FACETS is a character vector of common fields used to subset cellxgene data.

facets() is used to query the cellxgene database for current values of one or all facets.

facets_filter() provides a convenient way to filter facets based on label or ontology term.

Usage

FACETS

facets(cellxgene_db = db(), facets = FACETS)
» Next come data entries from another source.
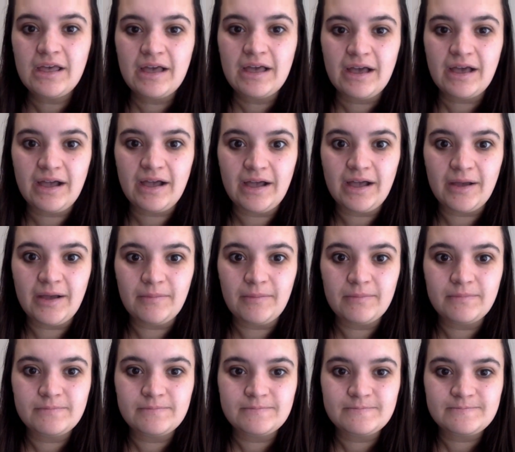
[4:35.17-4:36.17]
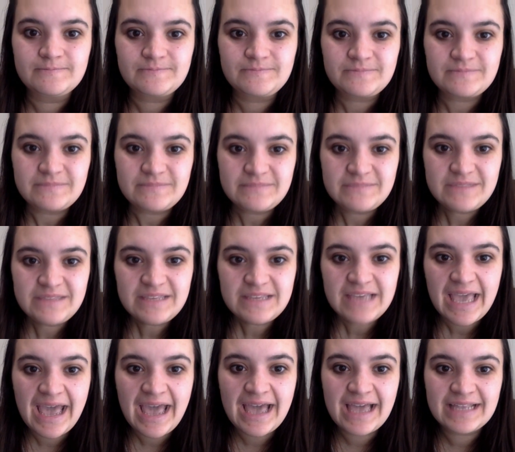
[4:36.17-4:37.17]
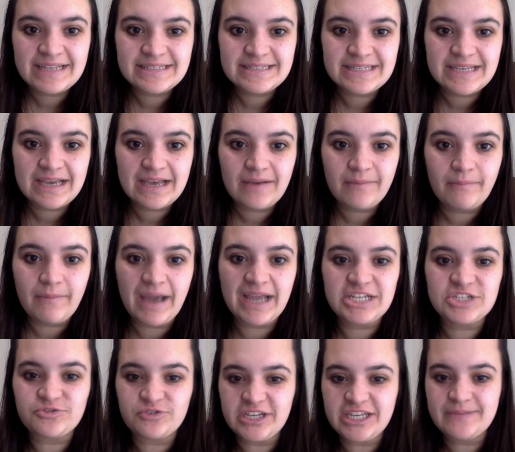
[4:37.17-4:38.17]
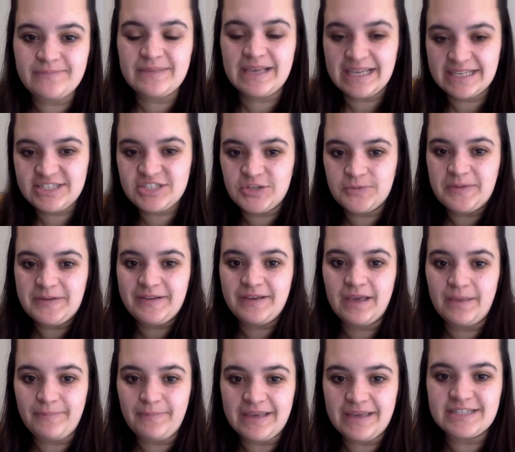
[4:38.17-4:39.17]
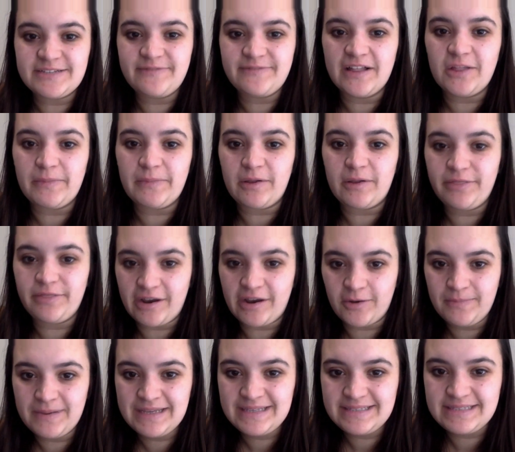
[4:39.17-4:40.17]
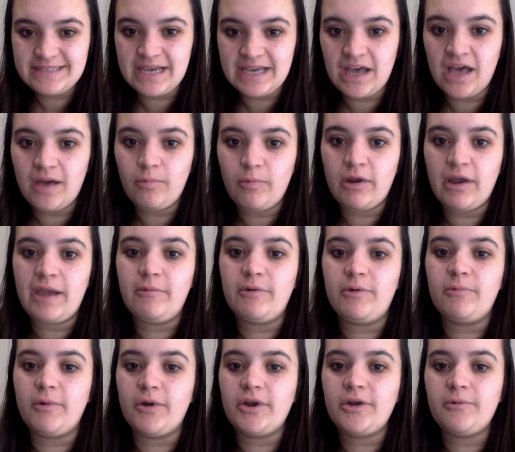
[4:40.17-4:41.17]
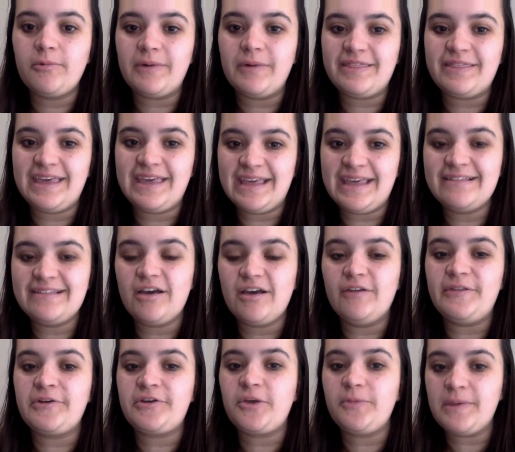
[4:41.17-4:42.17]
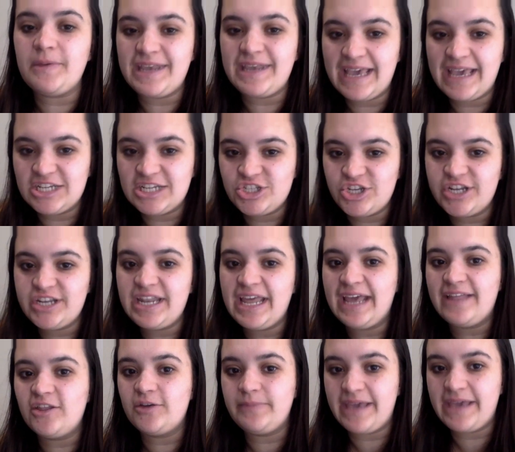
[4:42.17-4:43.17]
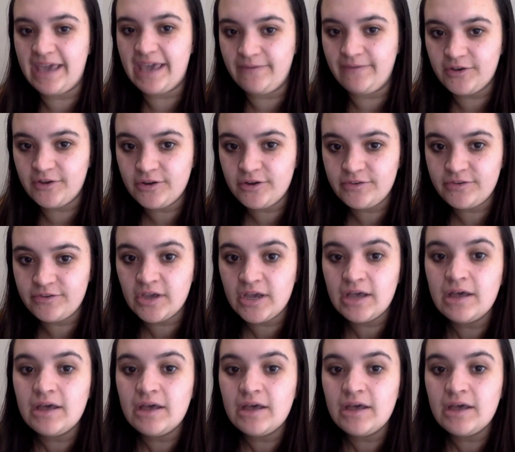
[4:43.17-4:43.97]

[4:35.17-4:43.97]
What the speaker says: And my dream is to be a developmental therapist, where I would work with kids on their communication and their behaviors.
facets_filter(facet, key = c("label", "ontology_term_id"), value, exact = TRUE)

Format

FACETS is an object of class character of length 8.

Arguments

cellxgene_db

an (optional) cellxgene_db object, as returned by db().

facets

a character() vector corersponding to one of the facets in FACETS.

facet

the column containing faceted information, e.g., sex in datasets(db).

key

character(1) identifying whether value is a label or ontology_term_id.

value

character() value of the label or ontology term to filter on. The value may be a vector with length(value) > 0 for exact matchs (exact = TRUE, default), or a character(1) regular expression.

exact

logical(1) whether values match exactly (default, TRUE) or as a regular expression (FALSE).

Value

facets() returns a tibble with columns facet, label, ontology_term_id, and n, the number of times the facet label is used in the database.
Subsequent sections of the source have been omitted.